Monday 16 June 2014

Keep Tawheed, even you walk alone



     
Kuikat erat lilitan kain putih pada lutut kanan. Sambil melirih pelan, aku meluruskan kedua kaki dan meraih selembar tisu yang tergeletak diatas lantai. Kukibas sedikit, lalu mengusapnya ke dahi. Menyeka sisa cairan merah yang membekas di dahi sebab benturan pada sebuah tiang listrik tadi.
Tak ada hentinya istighfar dalam hatiku. Sambil menahan rasa sakitnya, aku menghembuskan nafas berat. Memohon keselamatan pada Illah yang telah memberiku hidup dan berbagai cobaan di dalamnya.  
Aku memasukkan kembali sebuah kotak putih berlambang plus merah kedalam ransel, lalu menutupnya. Segera aku beranjak dari ruang kecil tersebut dan pergi. Meninggalkan tempat peristirahatan sementara sebagai musafir.  

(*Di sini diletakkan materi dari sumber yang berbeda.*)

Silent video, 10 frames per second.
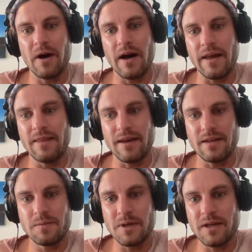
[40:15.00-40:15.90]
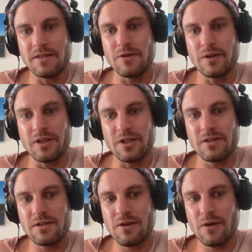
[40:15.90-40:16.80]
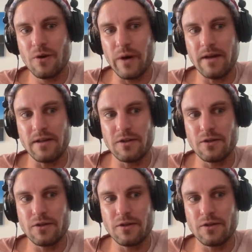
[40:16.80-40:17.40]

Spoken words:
behind things, because you can just quickly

”Semua manusia memiliki orang yang dicintai dan dibenci. Tapi untukmu, jika ada berkumpul lah dengan orang-orang yang bertakwa.” –Imam Syafi’i

Tiga pria bertubuh besar melintas di hadapanku. Salah satu diantaranya melirikku sinis, mengisyaratkan bahwa aku adalah orang berikutnya.
Aku mengangkat bahu dan berbelok di tikungan. Langkahku terhenti ketika pandanganku tertuju pada seorang lelaki tua terkapar di pinggir jalan. Refleks aku beristighfar pelan, dan berlari kecil menghampirinya.

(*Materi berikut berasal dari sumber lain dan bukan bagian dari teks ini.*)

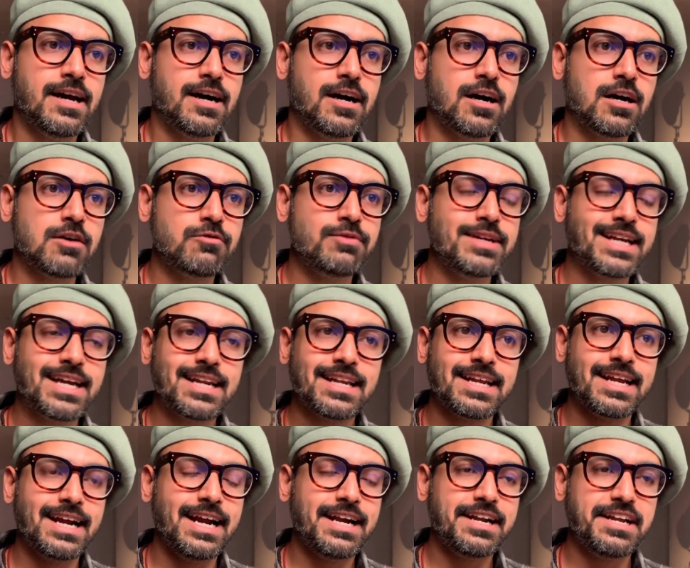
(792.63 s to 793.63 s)
we can
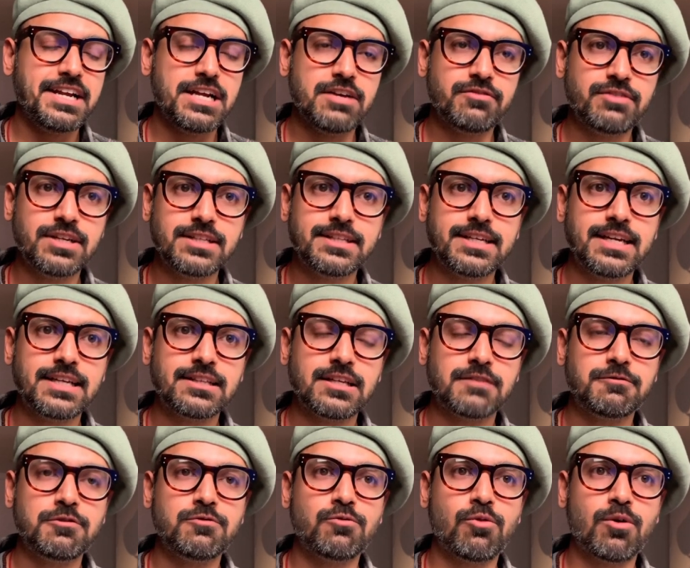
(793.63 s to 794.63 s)
get everything
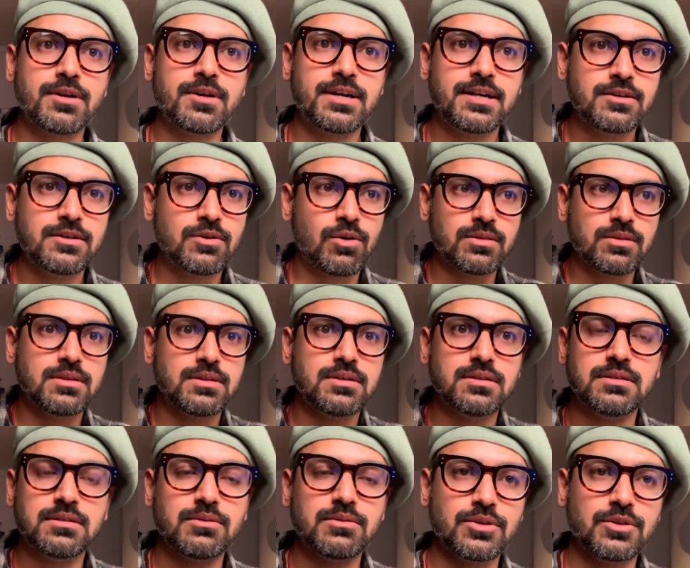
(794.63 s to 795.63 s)
that we wanted on
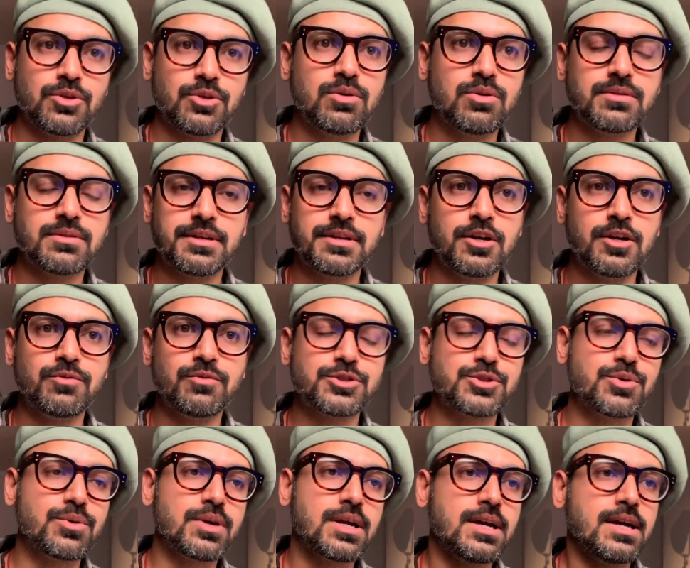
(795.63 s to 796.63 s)
the day of the
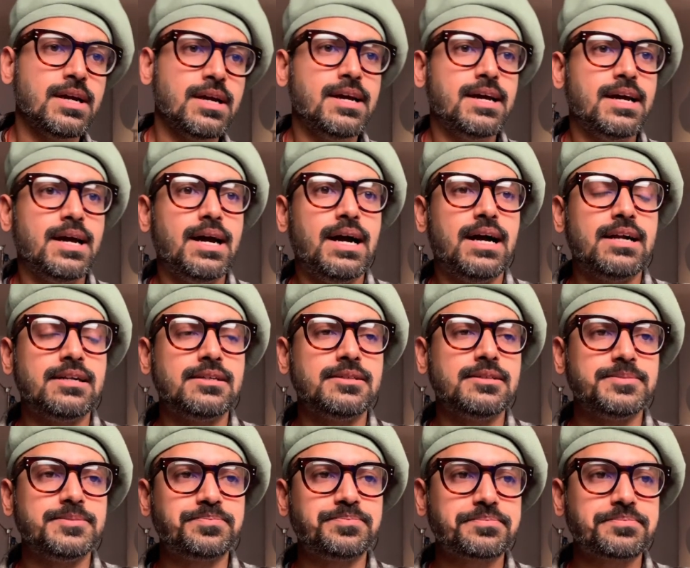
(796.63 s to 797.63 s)
shoot. And
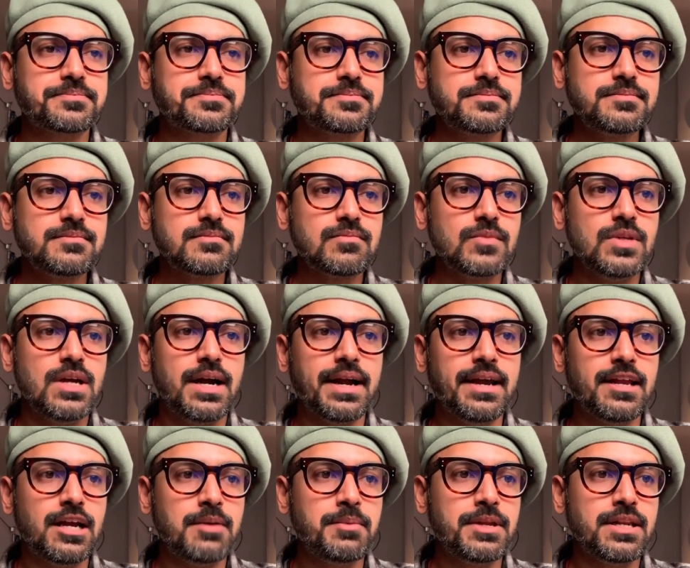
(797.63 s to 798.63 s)

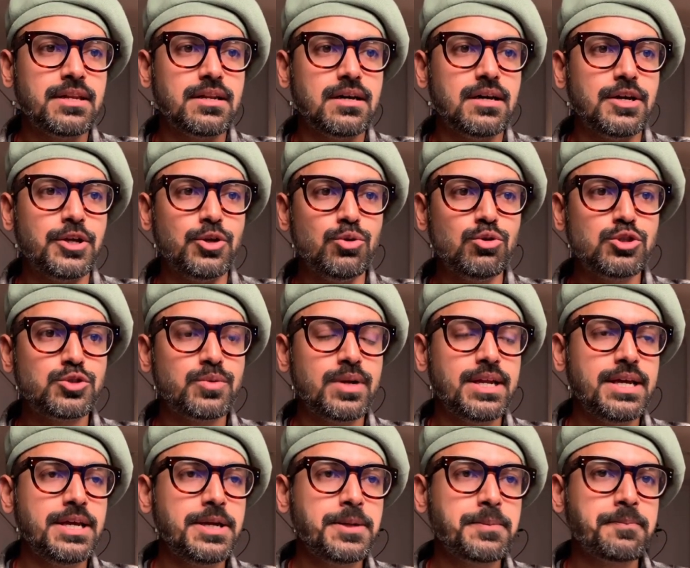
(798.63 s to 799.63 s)
again, I mean,
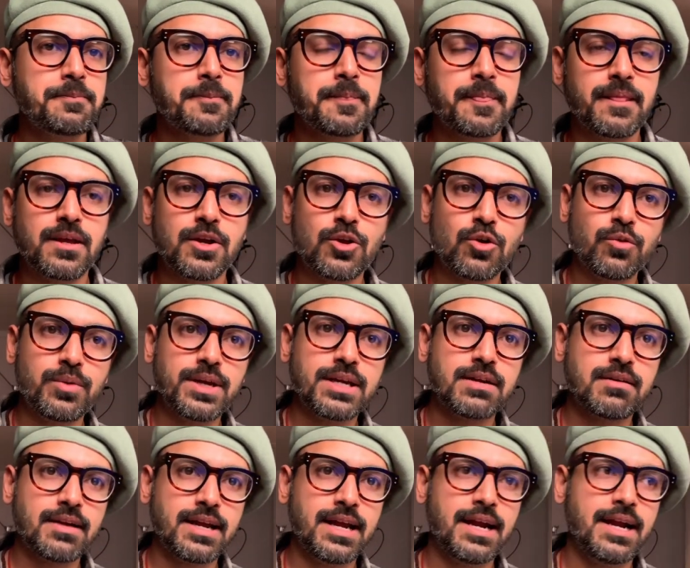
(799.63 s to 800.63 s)
usually we
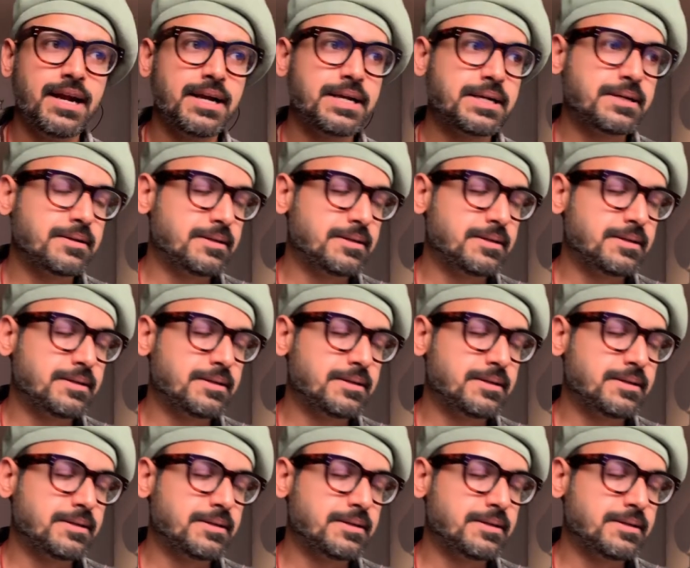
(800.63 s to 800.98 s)
create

Tubuhnya dipenuhi oleh luka, beserta darah yang mengalir di sudut bibir kirinya. Salah satu matanya bengkak dan pipi kirinya biru. Sebuah karung di belakangnya terkoyak lusuh. Tersisa sekeping koin yang masih digenggam erat olehnya. ”Tolong...”

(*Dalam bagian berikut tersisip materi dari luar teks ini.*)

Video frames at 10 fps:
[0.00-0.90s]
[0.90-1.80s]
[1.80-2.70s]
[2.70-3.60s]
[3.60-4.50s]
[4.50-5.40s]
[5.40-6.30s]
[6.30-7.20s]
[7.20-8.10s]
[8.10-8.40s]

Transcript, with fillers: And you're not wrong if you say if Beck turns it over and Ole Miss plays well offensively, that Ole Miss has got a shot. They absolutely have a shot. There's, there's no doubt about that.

Aku segera meletakkan ransel, dan mengeluarkan kotak berwarna putih, P3K. “Astagfirullahaladzim... sungguh Allah akan menolongmu. Tunggu sebentar,” kataku pelan. Kukeluarkan semua isi ransel, mencari sesuatu yang bisa digunakan untuk menyeka.
Berusaha tenang, aku membuka kotak putih tersebut, mengeluarkan sebotol obat merah yang langsung kuletakkan diatas tanah. Tidak menemukan perban, kapas, kain atau tisu, segera kubuka kembali lilitan kain putih pada lututku, dan mengguntingnya. Kubuang bagian kotornya, dan menggunakan sisanya untuk mengelap mulut si pak tua. Usai melafadzkan Basmallah, aku mulai merawatnya. Selalu kusebut nama Rabb pencipta alam di setiap gerakanku.  
‘BUK!’
Aku memekik, refleks memegang punggungku. Seorang pria baru saja menendangku.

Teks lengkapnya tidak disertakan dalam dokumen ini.